Distance traveled is an integral part of daily existence. It denotes movement. I refrain from using the word progress. For I know more than most, movement doesn’t always equate with progress. But distance traveled is a relative measure of a life lived. For good or for ill, either way, movement is better than staying in bed all day. Whether it be traveling the country, climbing the corporate ladder, running mad miles, or just soaring in your imagination, distance traveled is note worthy and significant. That is why this blog is called Mileage. This blog is about my movement forward through Multi-and Ultra Distance sports. Specifically Ironman in 2010.

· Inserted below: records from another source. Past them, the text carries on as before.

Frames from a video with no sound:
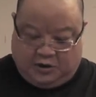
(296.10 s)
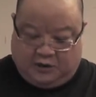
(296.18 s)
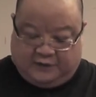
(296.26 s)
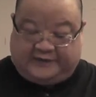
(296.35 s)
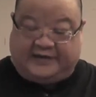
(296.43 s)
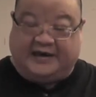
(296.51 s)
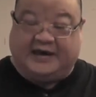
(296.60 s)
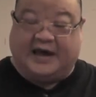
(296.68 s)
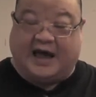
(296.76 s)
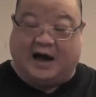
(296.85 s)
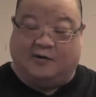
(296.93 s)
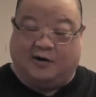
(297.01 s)
you'll see
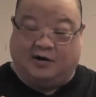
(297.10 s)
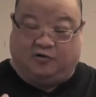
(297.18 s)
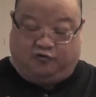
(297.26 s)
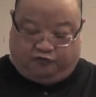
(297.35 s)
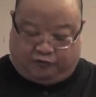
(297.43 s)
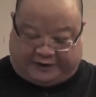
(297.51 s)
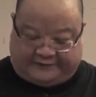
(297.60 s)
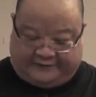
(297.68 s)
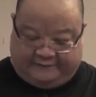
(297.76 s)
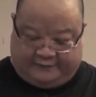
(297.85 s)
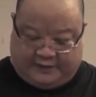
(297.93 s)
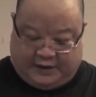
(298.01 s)
how
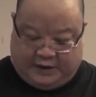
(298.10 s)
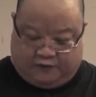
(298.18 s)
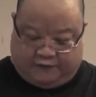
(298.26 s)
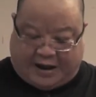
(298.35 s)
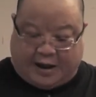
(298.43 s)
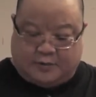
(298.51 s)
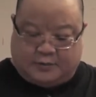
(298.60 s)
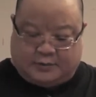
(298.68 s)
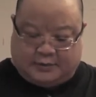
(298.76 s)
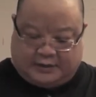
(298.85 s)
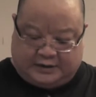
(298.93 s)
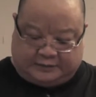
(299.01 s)
aggressively
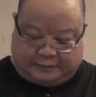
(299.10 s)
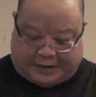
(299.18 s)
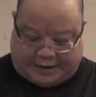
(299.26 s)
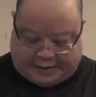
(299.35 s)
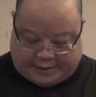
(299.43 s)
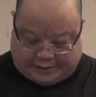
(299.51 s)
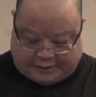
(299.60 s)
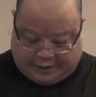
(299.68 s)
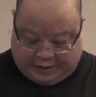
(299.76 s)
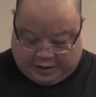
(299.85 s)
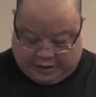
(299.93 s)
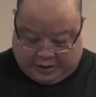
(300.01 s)
ground this blade is,
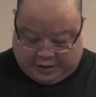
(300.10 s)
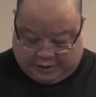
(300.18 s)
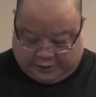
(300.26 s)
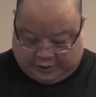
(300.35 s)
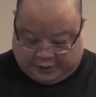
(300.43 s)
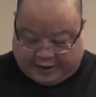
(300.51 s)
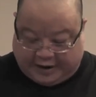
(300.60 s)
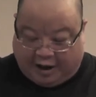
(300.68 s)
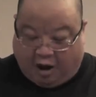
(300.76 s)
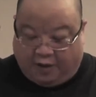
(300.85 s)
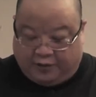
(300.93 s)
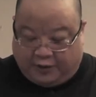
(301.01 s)
so that
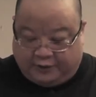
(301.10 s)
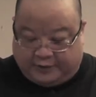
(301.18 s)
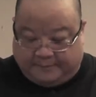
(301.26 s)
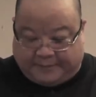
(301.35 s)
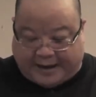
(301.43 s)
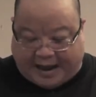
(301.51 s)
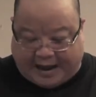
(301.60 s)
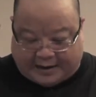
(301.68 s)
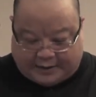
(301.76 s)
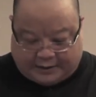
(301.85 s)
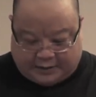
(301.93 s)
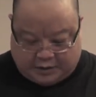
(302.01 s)
although the
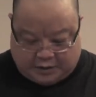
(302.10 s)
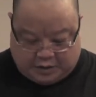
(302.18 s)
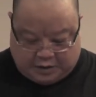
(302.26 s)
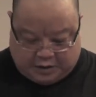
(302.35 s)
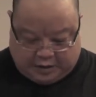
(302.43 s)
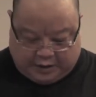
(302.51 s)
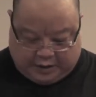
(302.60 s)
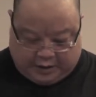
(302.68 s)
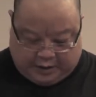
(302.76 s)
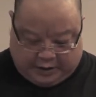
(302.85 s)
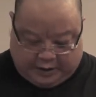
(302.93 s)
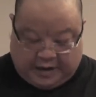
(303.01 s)
back
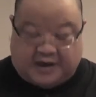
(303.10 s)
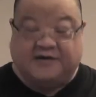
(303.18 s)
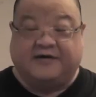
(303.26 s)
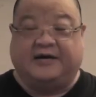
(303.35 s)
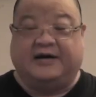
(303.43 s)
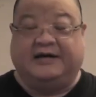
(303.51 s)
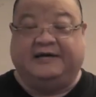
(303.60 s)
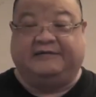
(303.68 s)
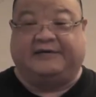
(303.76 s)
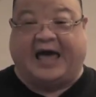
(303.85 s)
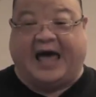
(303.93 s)
here is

I’m beginning this blog at the onset of the 2010 triathlon season. I’ve never documented an entire season online before even though I’ve traveled a great deal in the world of ultra distance sports already. I’m excited to share where it goes from here. My goal with this blog is to not just publish workouts and statistics because, well, that’s boring as hell to anyone who isn’t ‘in it’. I find anecdotes from training are universal: applicable from doing laundry to investing. I also hope to have some ridiculous stories for I often end up in situations way over my head and out of control. ☺

This year I plan on training as if I were to race as a pro. I'm moving back home to my original stomping grounds and the roads and mountains I trained on my whole life. Sussex country, for those who don't know, is the county with the most elevation and chockfull of rural beauty to make hours of training enjoyable. I'm going to try just earn enough to subsist. All other time is to be focused on Triathlon. I've got Eagleman in June and IM Kentucky in August. If I up trained after a full commitment and fail I can then give up the dream of being a pro athlete in peace. This is my year to give it all so I'll live without regrets.